# AIM OF THE TASK:
From the records below, print only the part that opens with the line containing "Video frames at 10" and closes with the line containing "[0:00.00-0:00.90]"; omit the pictures.

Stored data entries
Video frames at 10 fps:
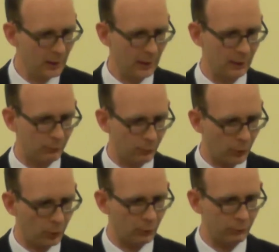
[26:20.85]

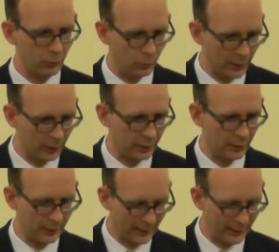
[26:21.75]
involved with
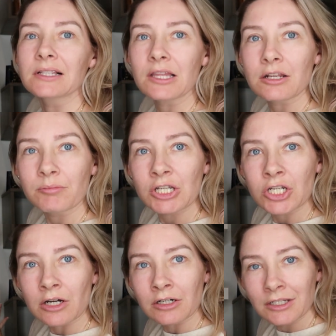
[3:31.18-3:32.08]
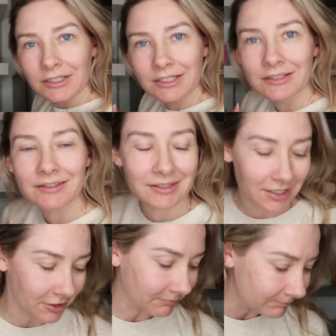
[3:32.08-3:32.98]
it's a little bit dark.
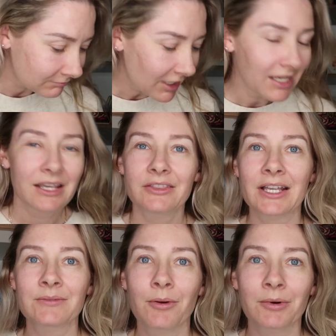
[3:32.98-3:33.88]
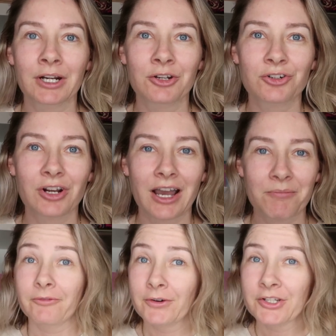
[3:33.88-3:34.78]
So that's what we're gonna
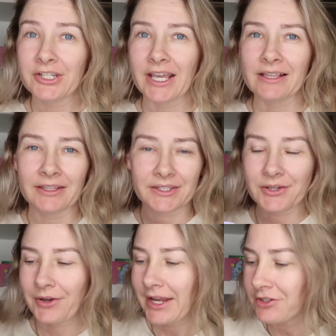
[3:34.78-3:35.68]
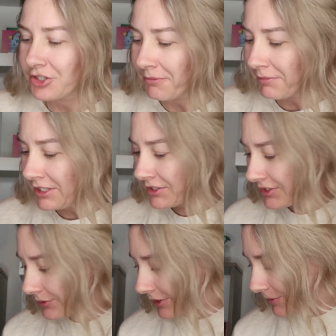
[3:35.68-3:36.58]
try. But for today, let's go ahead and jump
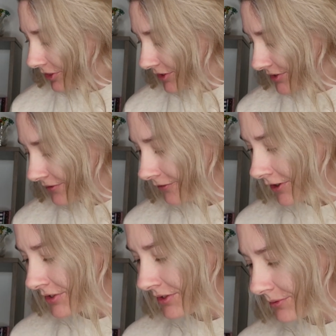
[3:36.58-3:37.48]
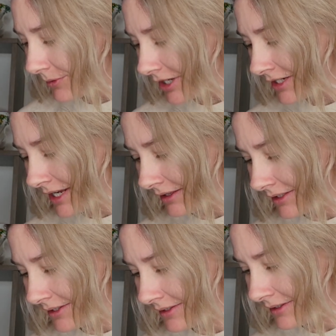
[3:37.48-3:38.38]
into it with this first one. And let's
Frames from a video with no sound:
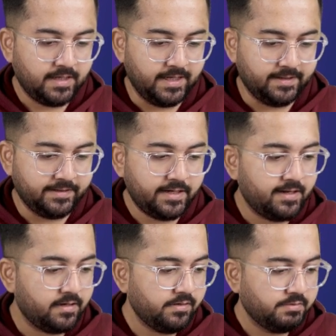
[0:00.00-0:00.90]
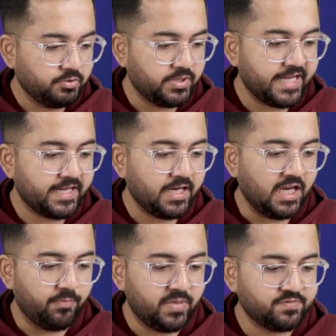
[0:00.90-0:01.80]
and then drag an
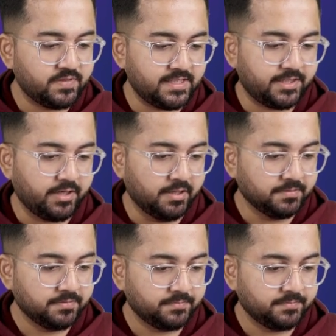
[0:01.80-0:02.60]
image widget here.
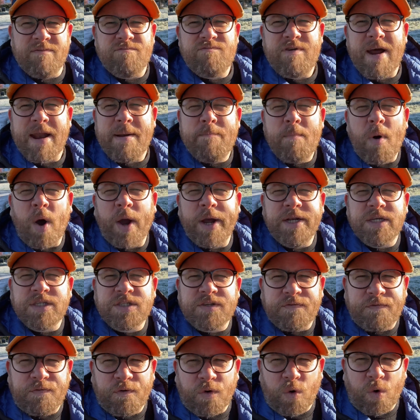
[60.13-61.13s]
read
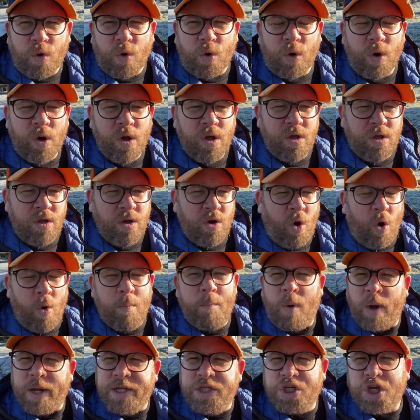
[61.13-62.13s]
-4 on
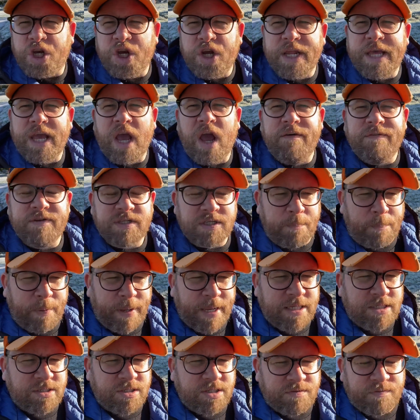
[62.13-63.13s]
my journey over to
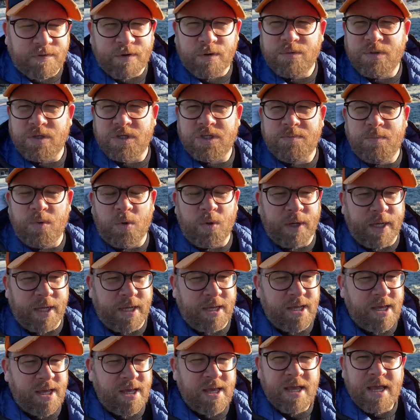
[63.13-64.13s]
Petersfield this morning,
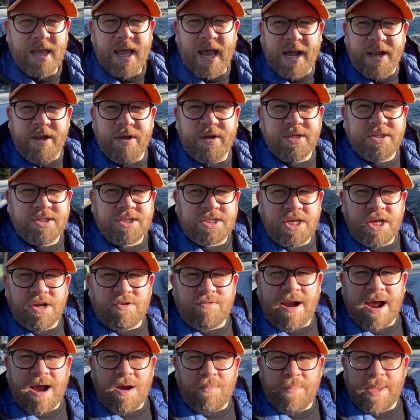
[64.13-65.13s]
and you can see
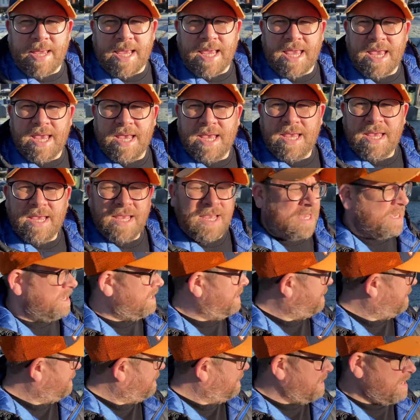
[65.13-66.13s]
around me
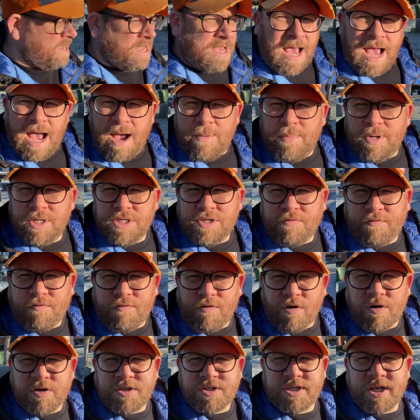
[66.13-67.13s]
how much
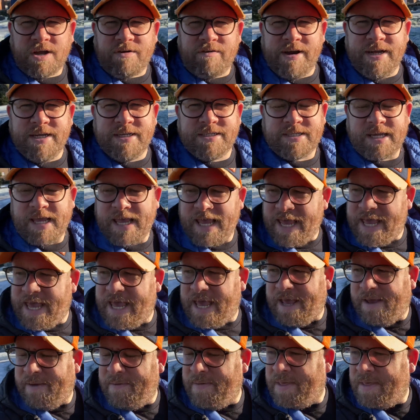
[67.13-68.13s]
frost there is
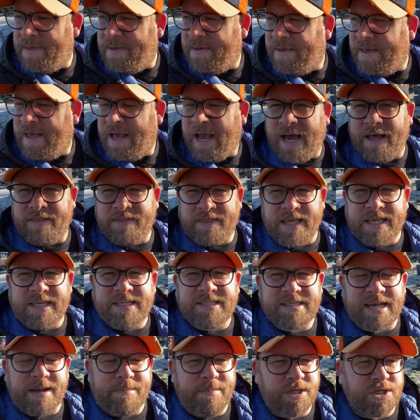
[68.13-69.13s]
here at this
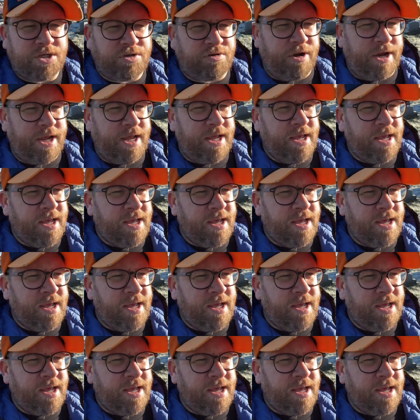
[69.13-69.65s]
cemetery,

* * *

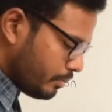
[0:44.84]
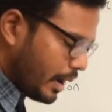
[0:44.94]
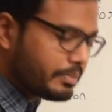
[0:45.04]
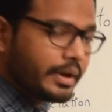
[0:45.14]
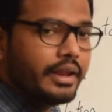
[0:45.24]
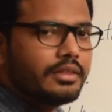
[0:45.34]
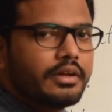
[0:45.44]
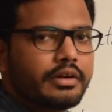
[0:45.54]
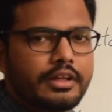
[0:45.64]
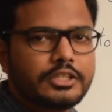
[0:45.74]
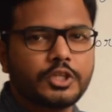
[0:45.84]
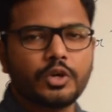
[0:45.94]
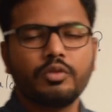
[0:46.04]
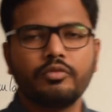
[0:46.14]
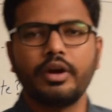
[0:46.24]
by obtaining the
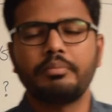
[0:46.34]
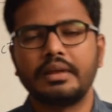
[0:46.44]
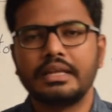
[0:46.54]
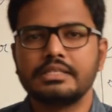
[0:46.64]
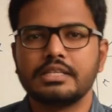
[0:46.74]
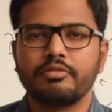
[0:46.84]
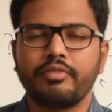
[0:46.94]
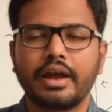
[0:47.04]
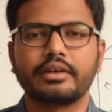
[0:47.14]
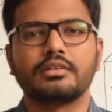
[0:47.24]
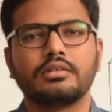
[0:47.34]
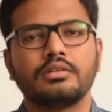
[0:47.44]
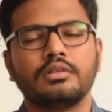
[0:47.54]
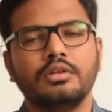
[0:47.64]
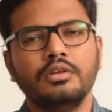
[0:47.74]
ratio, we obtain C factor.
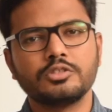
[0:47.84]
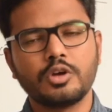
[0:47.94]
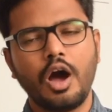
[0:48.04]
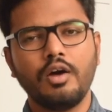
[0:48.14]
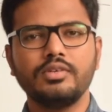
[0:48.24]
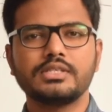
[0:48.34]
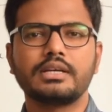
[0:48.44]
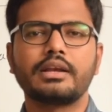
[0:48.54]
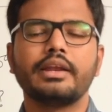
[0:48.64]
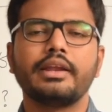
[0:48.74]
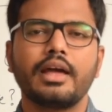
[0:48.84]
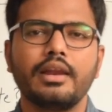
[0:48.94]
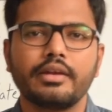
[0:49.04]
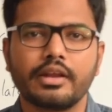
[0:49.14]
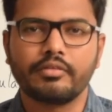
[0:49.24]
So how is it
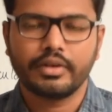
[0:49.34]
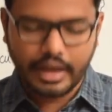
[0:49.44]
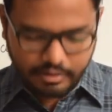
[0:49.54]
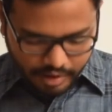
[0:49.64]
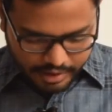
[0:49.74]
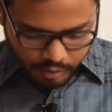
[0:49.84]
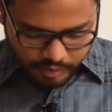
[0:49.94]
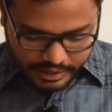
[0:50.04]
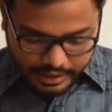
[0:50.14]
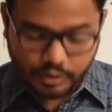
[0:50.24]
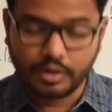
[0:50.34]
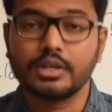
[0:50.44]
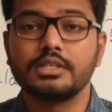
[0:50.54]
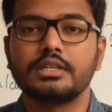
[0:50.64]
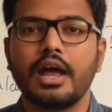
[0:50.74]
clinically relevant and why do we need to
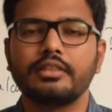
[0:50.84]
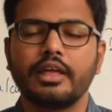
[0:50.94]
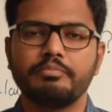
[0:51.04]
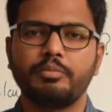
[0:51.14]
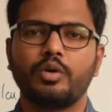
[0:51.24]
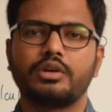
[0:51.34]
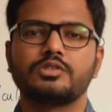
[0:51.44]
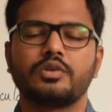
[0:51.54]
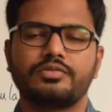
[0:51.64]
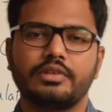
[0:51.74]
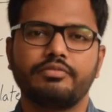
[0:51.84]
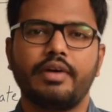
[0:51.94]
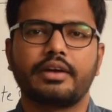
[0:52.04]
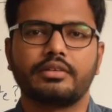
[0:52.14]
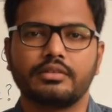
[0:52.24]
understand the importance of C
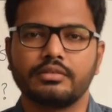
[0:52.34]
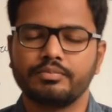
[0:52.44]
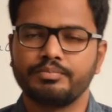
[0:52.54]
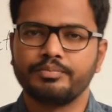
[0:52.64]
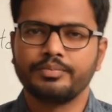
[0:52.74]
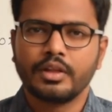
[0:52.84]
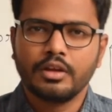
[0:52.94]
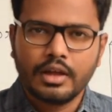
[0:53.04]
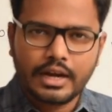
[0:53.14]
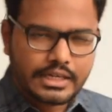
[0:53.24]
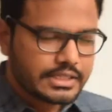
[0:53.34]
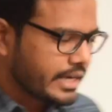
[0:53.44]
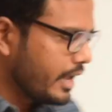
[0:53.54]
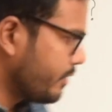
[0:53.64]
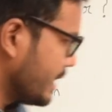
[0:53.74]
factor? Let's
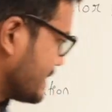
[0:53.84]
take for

--

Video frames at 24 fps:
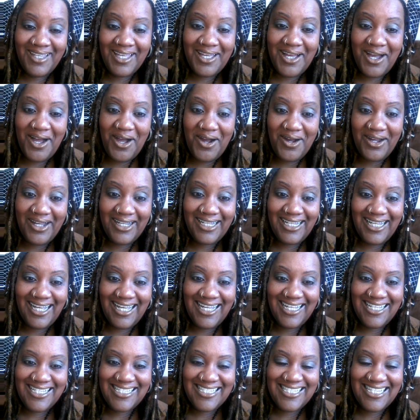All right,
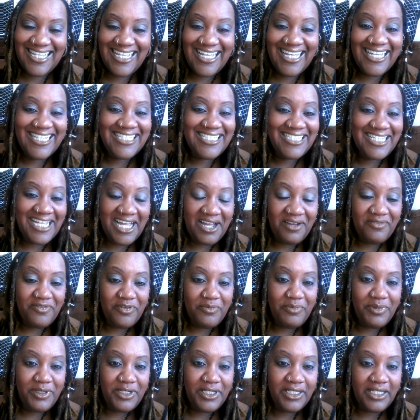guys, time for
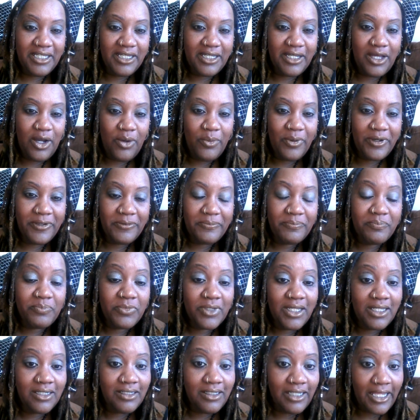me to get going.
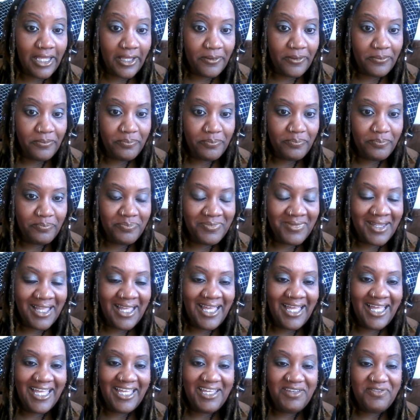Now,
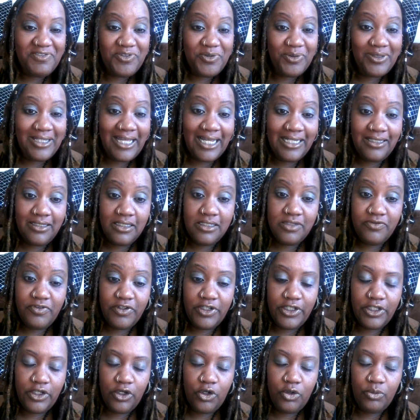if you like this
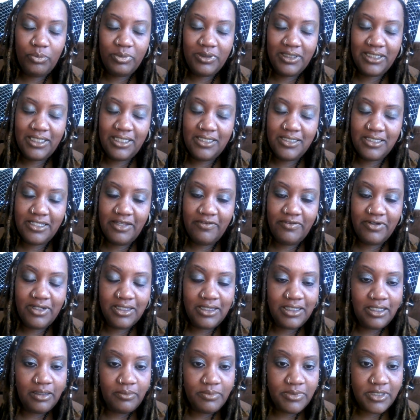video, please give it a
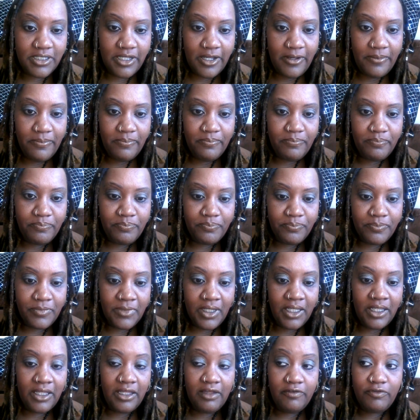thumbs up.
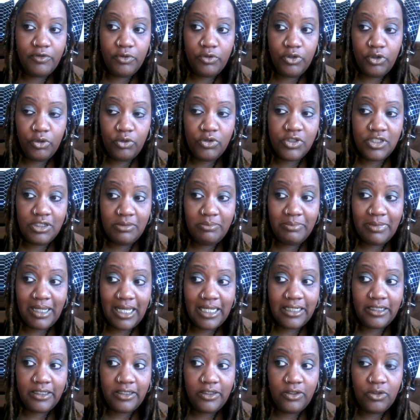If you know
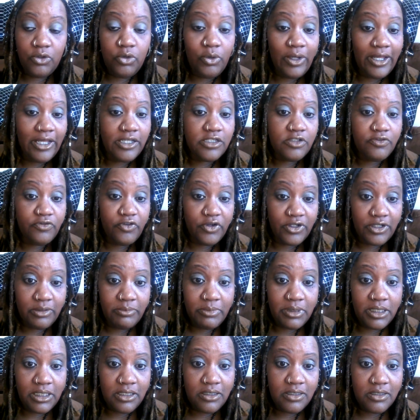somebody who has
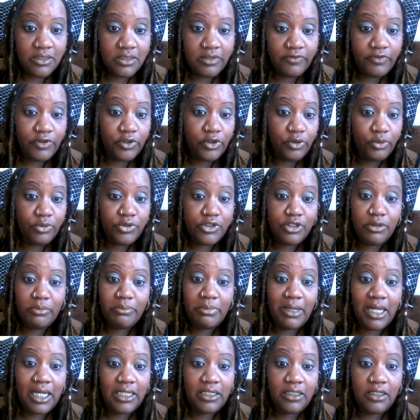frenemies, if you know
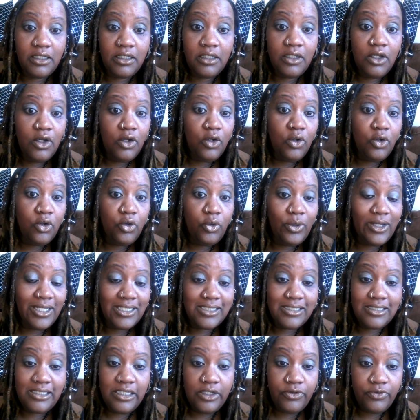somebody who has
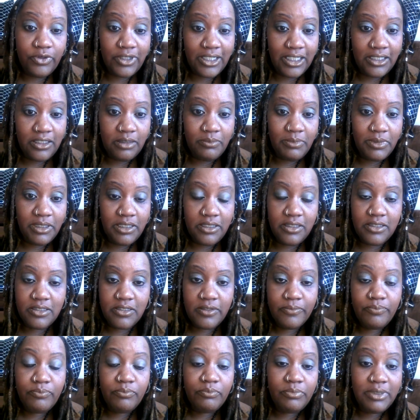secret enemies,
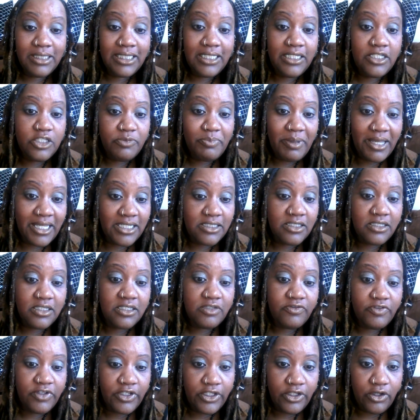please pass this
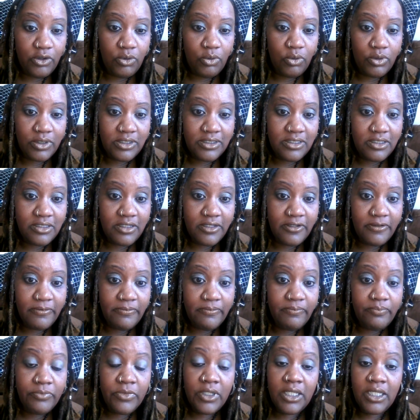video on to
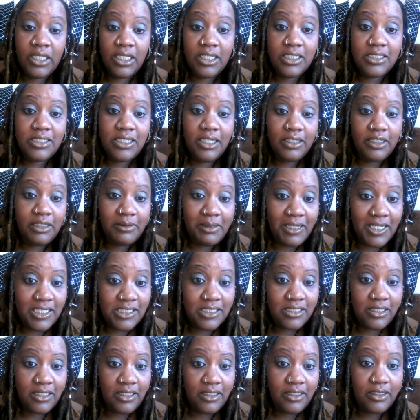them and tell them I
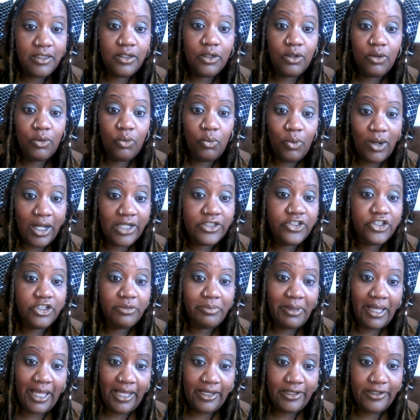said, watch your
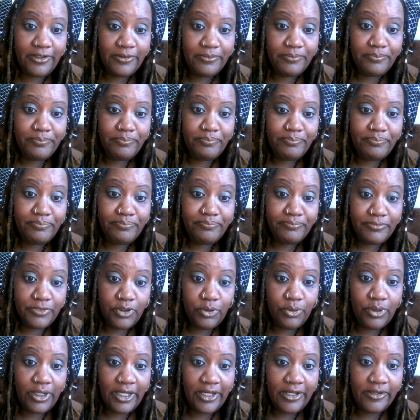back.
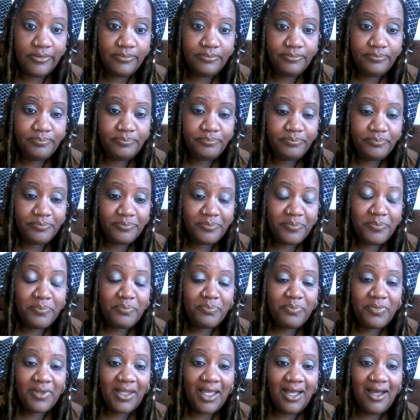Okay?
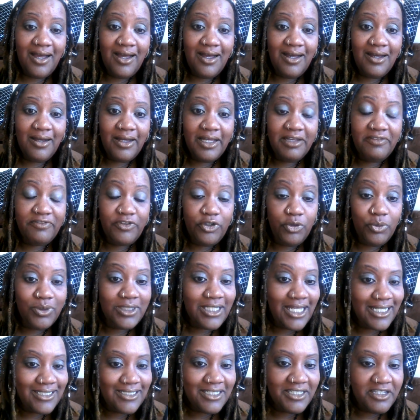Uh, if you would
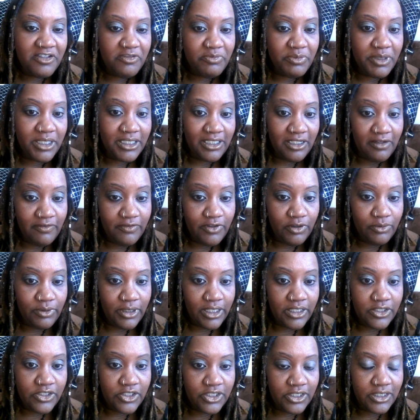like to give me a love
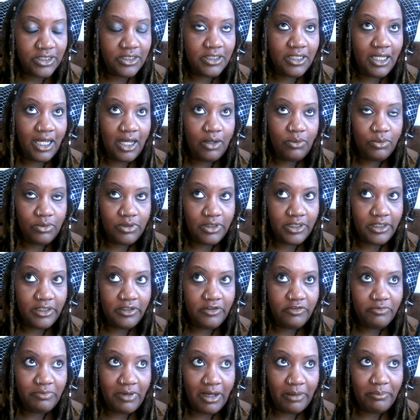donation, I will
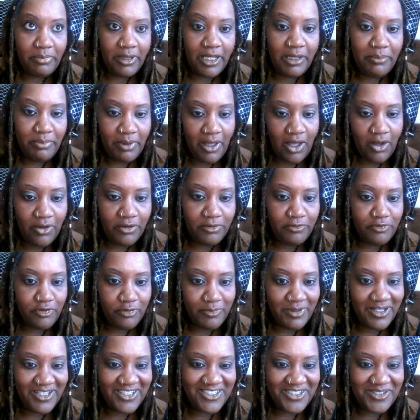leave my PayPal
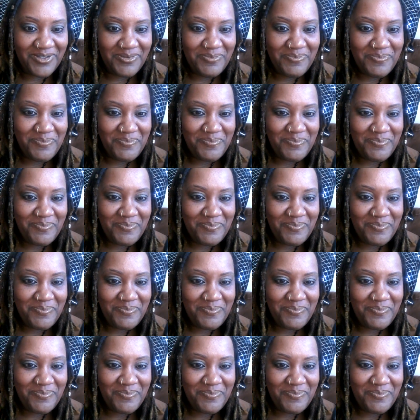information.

# EXERCISE ANSWER:
Video frames at 10 fps:
[26:20.85]

[26:21.75]
involved with
[3:31.18-3:32.08]
[3:32.08-3:32.98]
it's a little bit dark.
[3:32.98-3:33.88]
[3:33.88-3:34.78]
So that's what we're gonna
[3:34.78-3:35.68]
[3:35.68-3:36.58]
try. But for today, let's go ahead and jump
[3:36.58-3:37.48]
[3:37.48-3:38.38]
into it with this first one. And let's
Frames from a video with no sound:
[0:00.00-0:00.90]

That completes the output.